Intrepid Mines is an international gold and copper development and exploration company operating primarily in Indonesia.
Intrepid Mine's shares leap on gold hedge book closure
Intrepid Mines (ASX/TSX:IAU) shares jumped to a two month high to 15 cents as the company announced that its Western Australian gold mine, Paulsens, has delivered the final ounces to Westpac under existing hedge arrangements.
Intrepid CEO, Brad Gordon, said: “In the current financial environment, where the ability to self-fund is critical, I am delighted that we can enjoy the benefit of full exposure to current highly favourable gold prices.”
Completion this week of hedge delivery ounces at A$627 per ounce will now allow the Company to enjoy full exposure to the spot gold price – currently A$600 per ounce higher – and significantly enhance the mine’s current positive operating cash flow.

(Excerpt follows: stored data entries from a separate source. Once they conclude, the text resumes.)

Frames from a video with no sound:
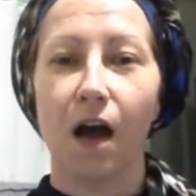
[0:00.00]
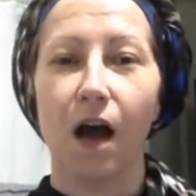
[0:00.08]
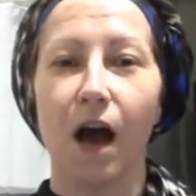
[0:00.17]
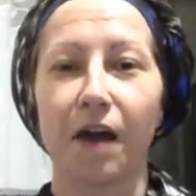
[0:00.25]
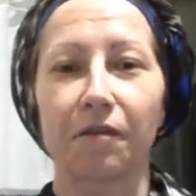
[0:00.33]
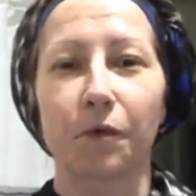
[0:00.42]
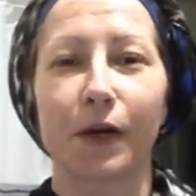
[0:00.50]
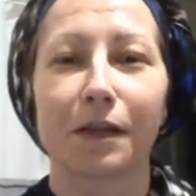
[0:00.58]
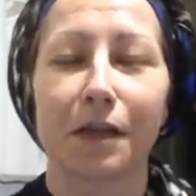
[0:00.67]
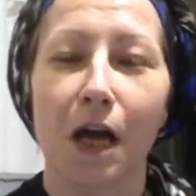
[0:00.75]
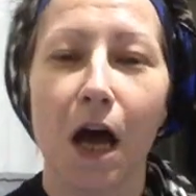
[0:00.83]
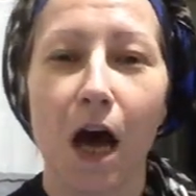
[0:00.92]
Hi everyone,
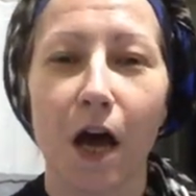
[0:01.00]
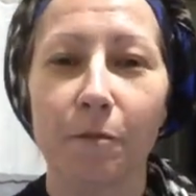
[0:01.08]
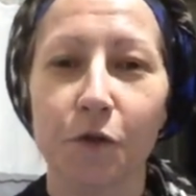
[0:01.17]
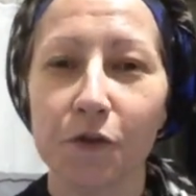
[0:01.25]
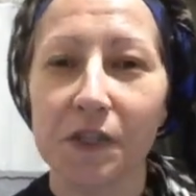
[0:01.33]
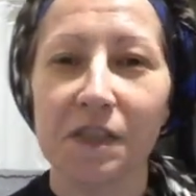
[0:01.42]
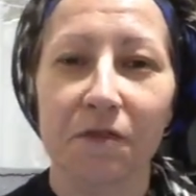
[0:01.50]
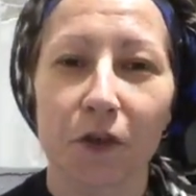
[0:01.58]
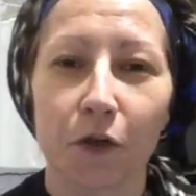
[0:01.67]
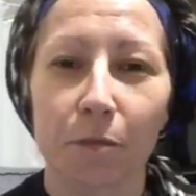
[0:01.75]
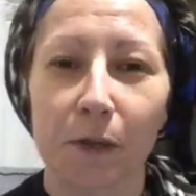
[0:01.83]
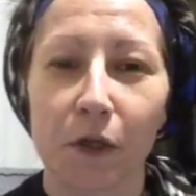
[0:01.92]
I'm doing this
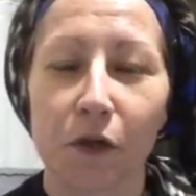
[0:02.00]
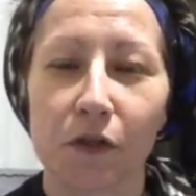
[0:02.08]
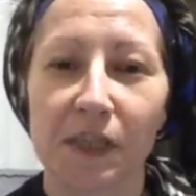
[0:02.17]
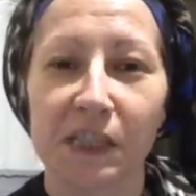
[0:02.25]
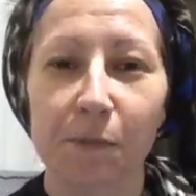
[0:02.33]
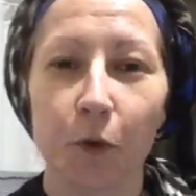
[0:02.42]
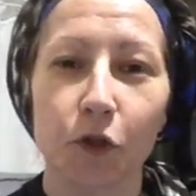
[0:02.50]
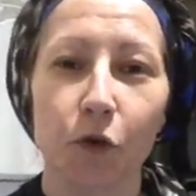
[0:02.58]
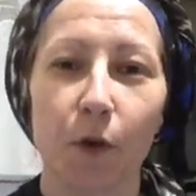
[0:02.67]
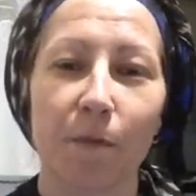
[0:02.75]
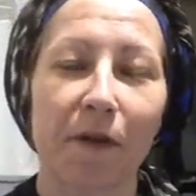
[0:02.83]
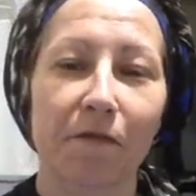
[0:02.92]
video because I spoke to
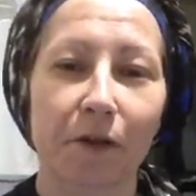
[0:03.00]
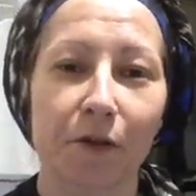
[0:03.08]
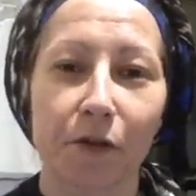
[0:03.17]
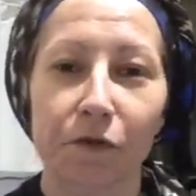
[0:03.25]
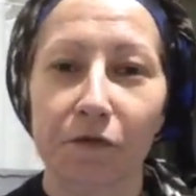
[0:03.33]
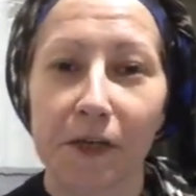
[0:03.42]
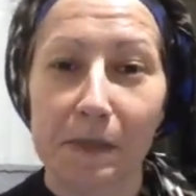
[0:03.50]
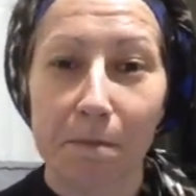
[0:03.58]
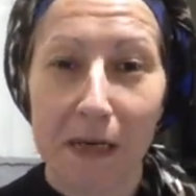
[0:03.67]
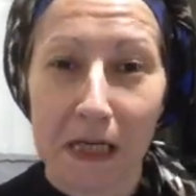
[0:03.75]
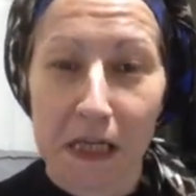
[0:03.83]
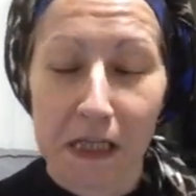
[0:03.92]
one of my very good friends,
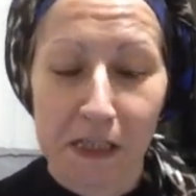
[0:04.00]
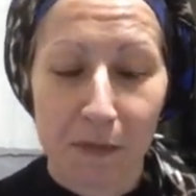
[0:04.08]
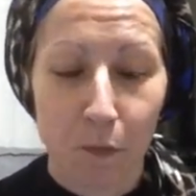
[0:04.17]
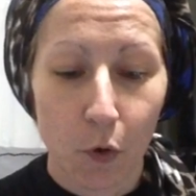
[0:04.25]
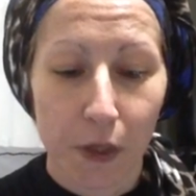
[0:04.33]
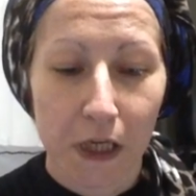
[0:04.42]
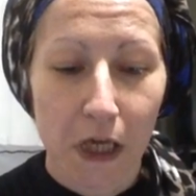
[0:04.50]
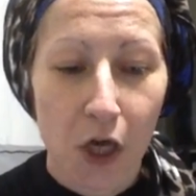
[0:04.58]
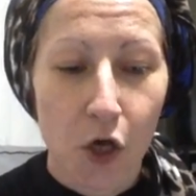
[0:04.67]
Mina, this morning,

In the eleven months to November 2008, Paulsens has produced 72,500 ounces of gold at a cash cost of US$481 per ounce, of which a total of 43,971ounces were delivered against the Westpac hedge arrangements. These hedge positions were a requirement of the project financing facility provided for construction of the process plant and site facilities at Paulsens.

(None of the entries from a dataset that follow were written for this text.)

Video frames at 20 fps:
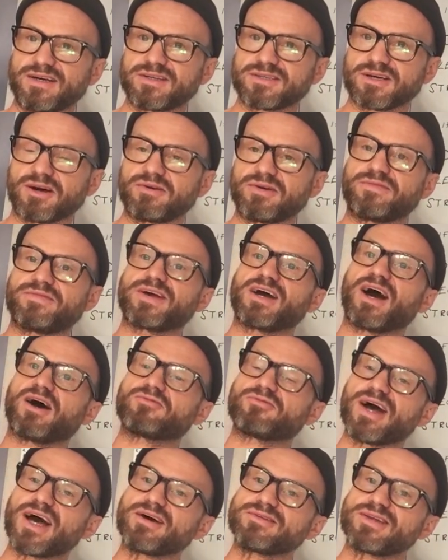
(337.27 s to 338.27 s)
So if you cut
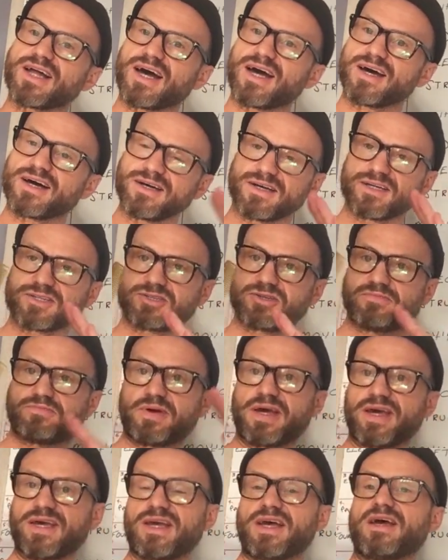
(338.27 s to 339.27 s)
a round layer, it should
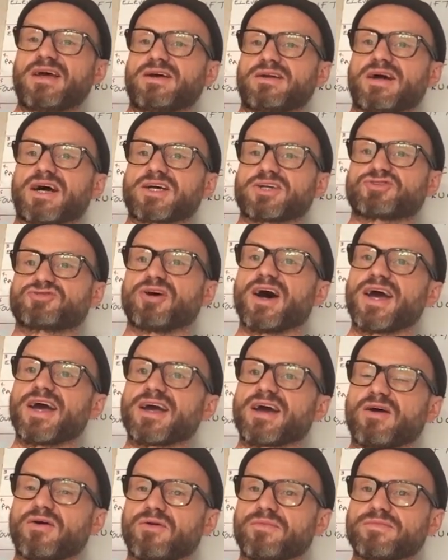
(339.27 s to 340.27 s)
be like a
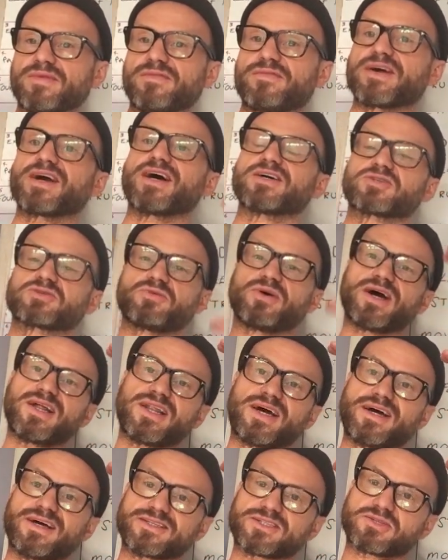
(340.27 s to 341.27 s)
triangle. If you cut a square
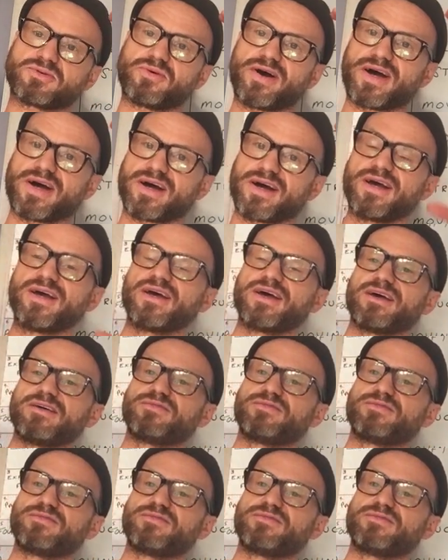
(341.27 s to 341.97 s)
layer, it's square.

The debt associated with this facility was prepaid in June 2008 and the Company is net debt free with US$12 million cash at bank as at 30 November 2008.
Brad Gordon said, “Paulsens is looking to a resource upgrade soon to extend the mine life and underpin future development,” he said. Whilst continuing to focus on extracting maximum value for shareholders from its three main assets, the Company has continued a programme of non-core exploration and non-mining asset divestments, to protect and enhance the Company’s cash position.
September '08 quarter
For the September 2008 quarter, Paulsen's gold production was 16,483 fine ounces, down 27 percent (prior quarter record production 22,687 ounces). The lower gold production resulted from lower grade stopes being mined during the quarter. Annual gold production is still expected to be close to 80,000 ounces.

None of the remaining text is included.